* _ASSIGNED TASK_
Please retype the records below exactly, omitting any images.

* _EXTRACTED INFORMATION_

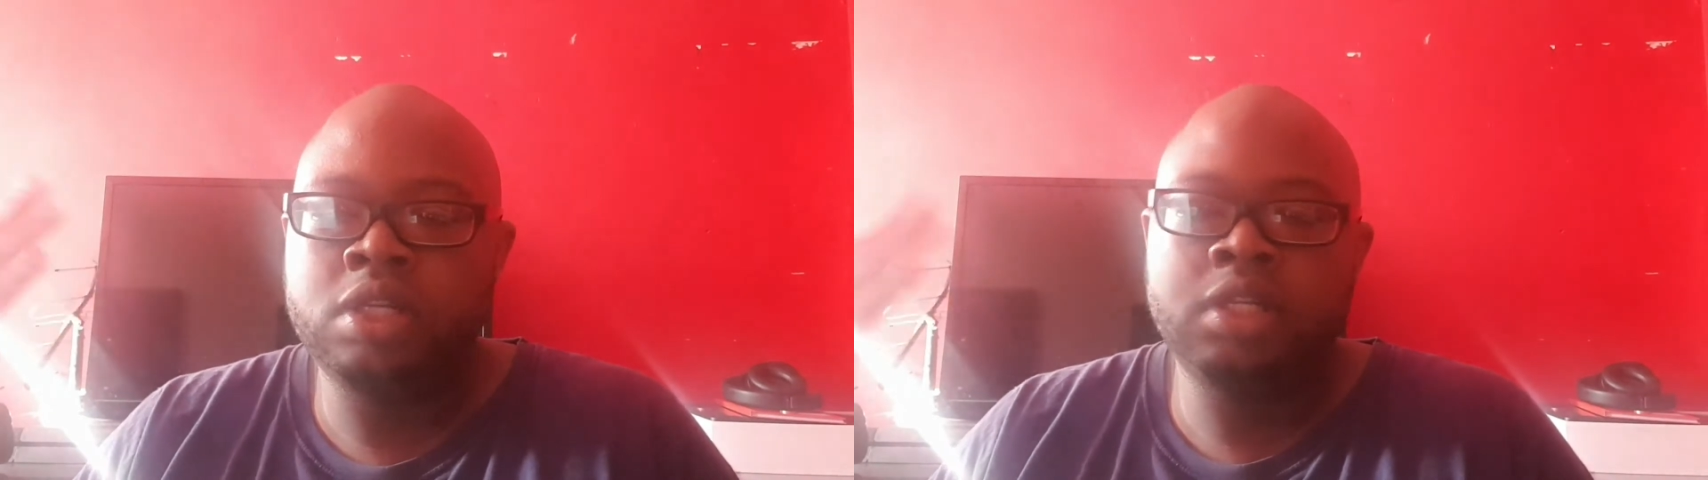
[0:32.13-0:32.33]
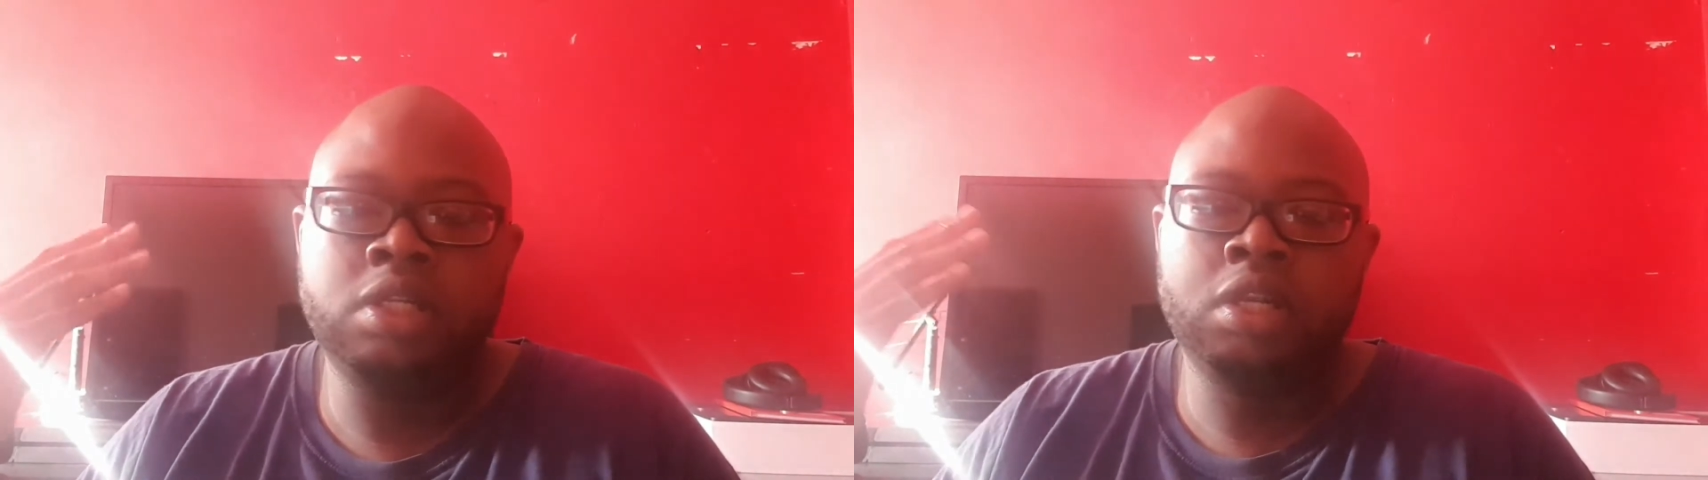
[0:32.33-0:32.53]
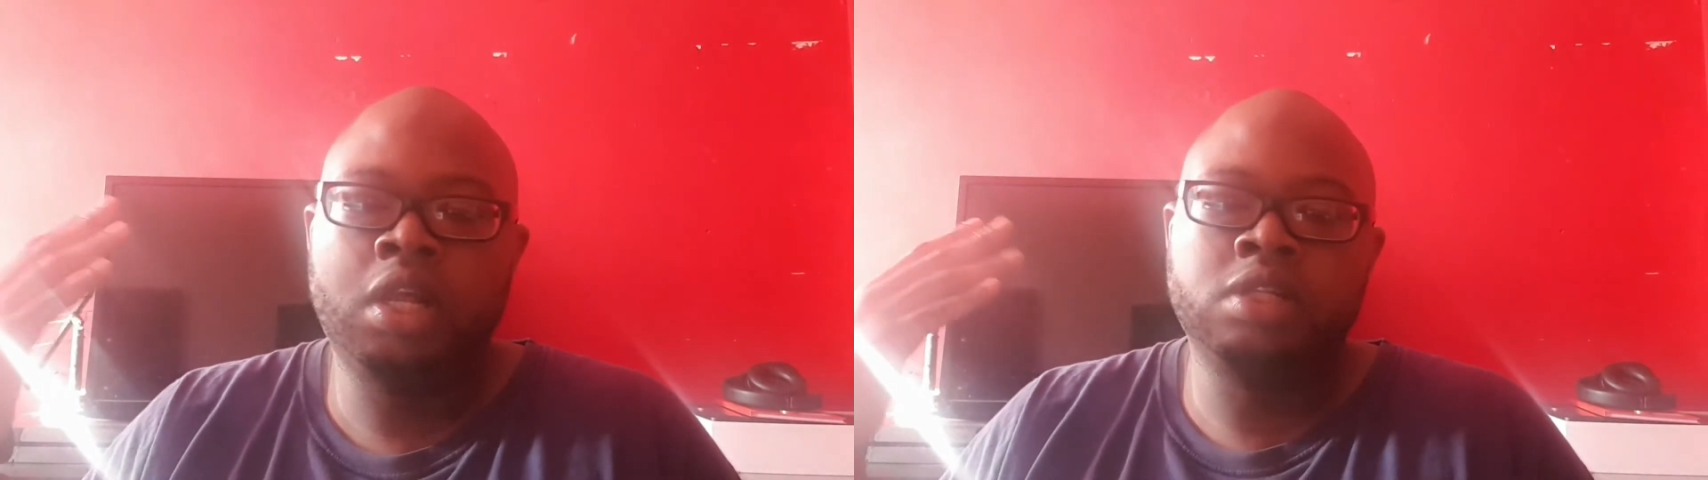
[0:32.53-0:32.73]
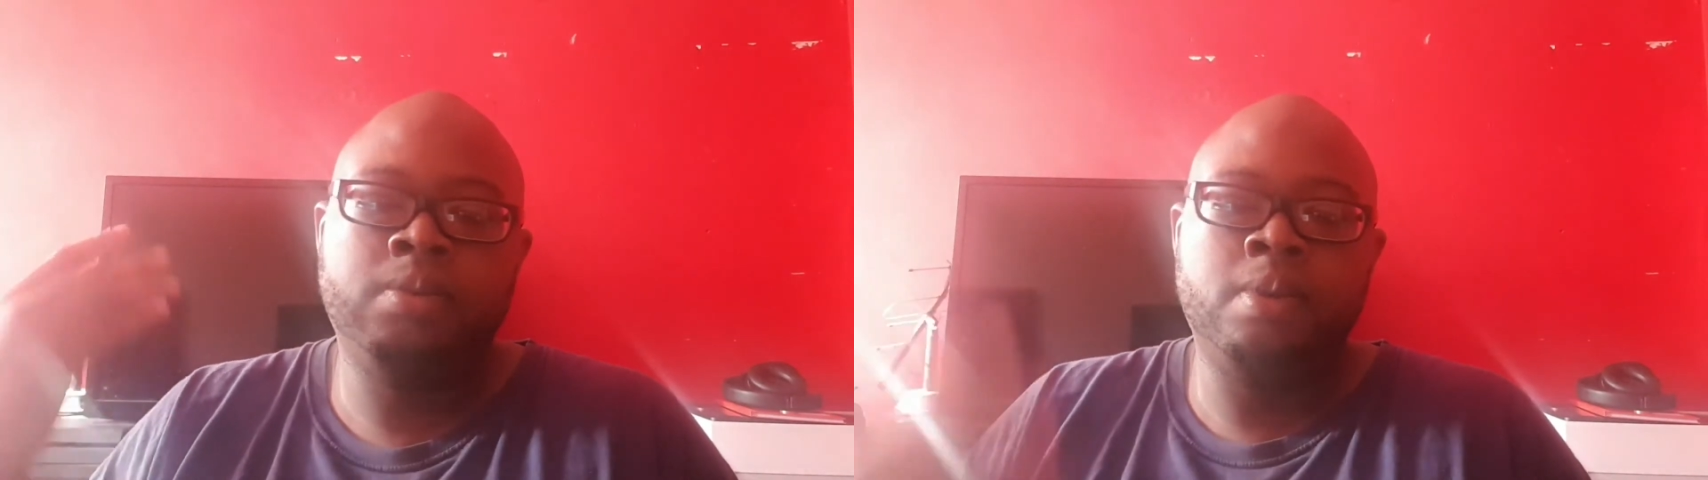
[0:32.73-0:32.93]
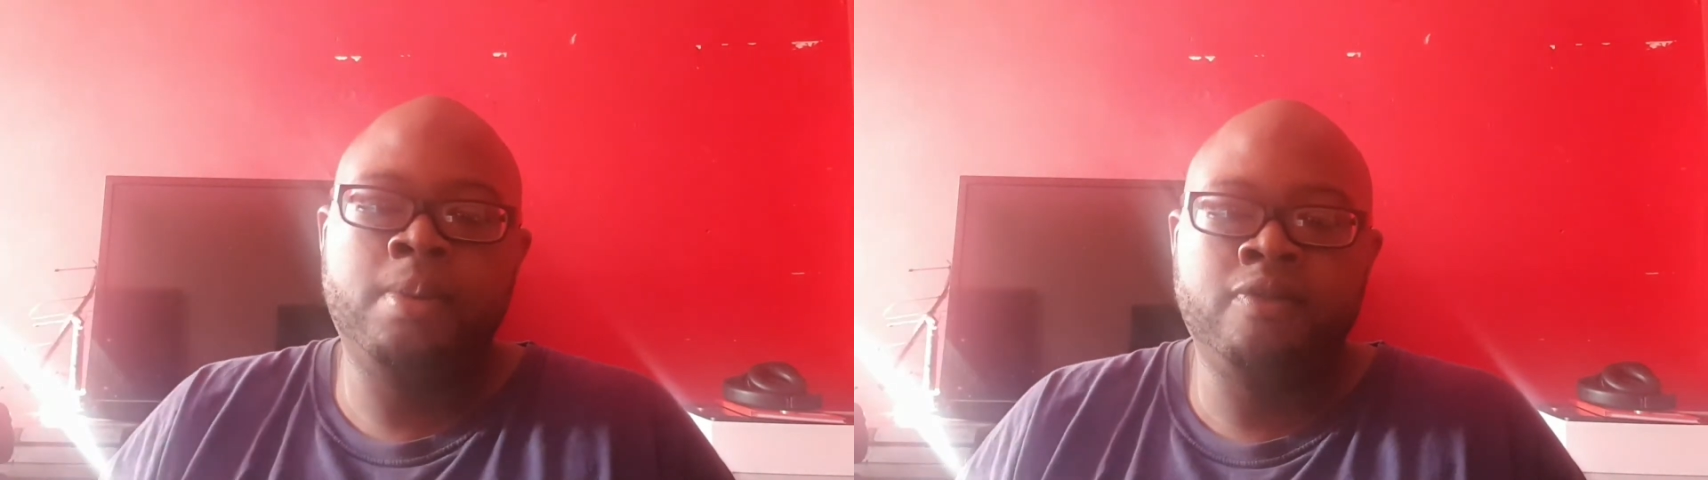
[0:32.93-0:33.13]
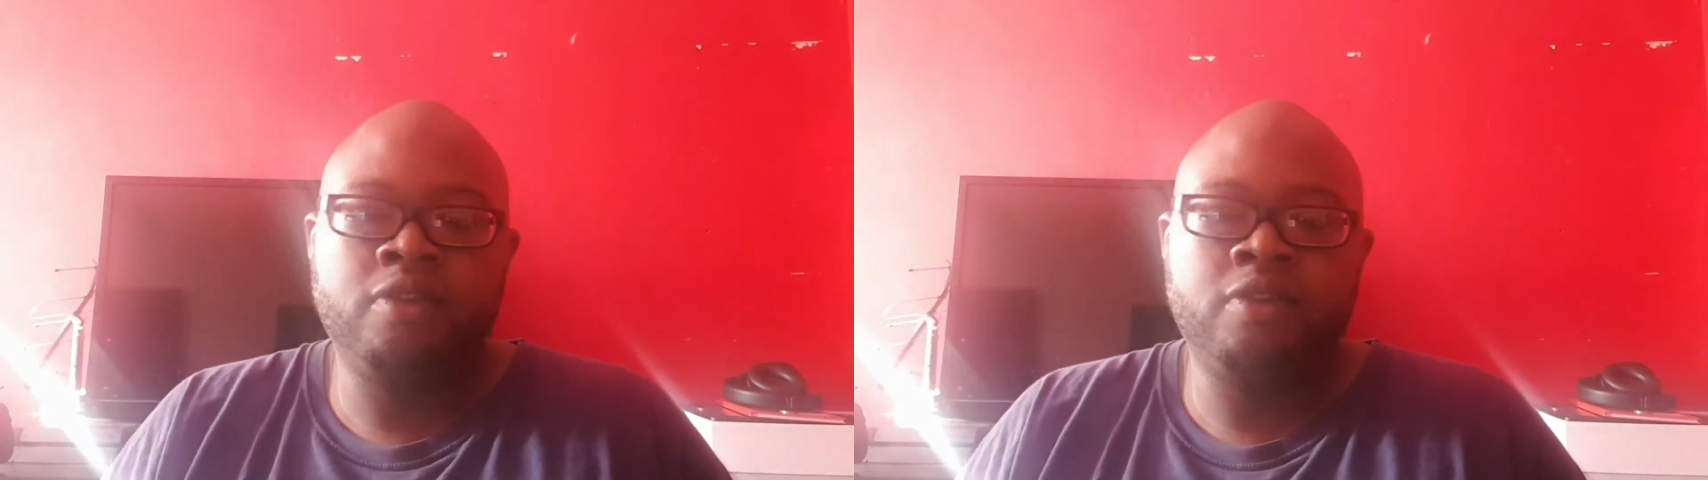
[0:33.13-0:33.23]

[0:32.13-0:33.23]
in this last couple of months,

* _EXERCISE ANSWER_
[0:32.13-0:32.33]
[0:32.33-0:32.53]
[0:32.53-0:32.73]
[0:32.73-0:32.93]
[0:32.93-0:33.13]
[0:33.13-0:33.23]

[0:32.13-0:33.23]
in this last couple of months,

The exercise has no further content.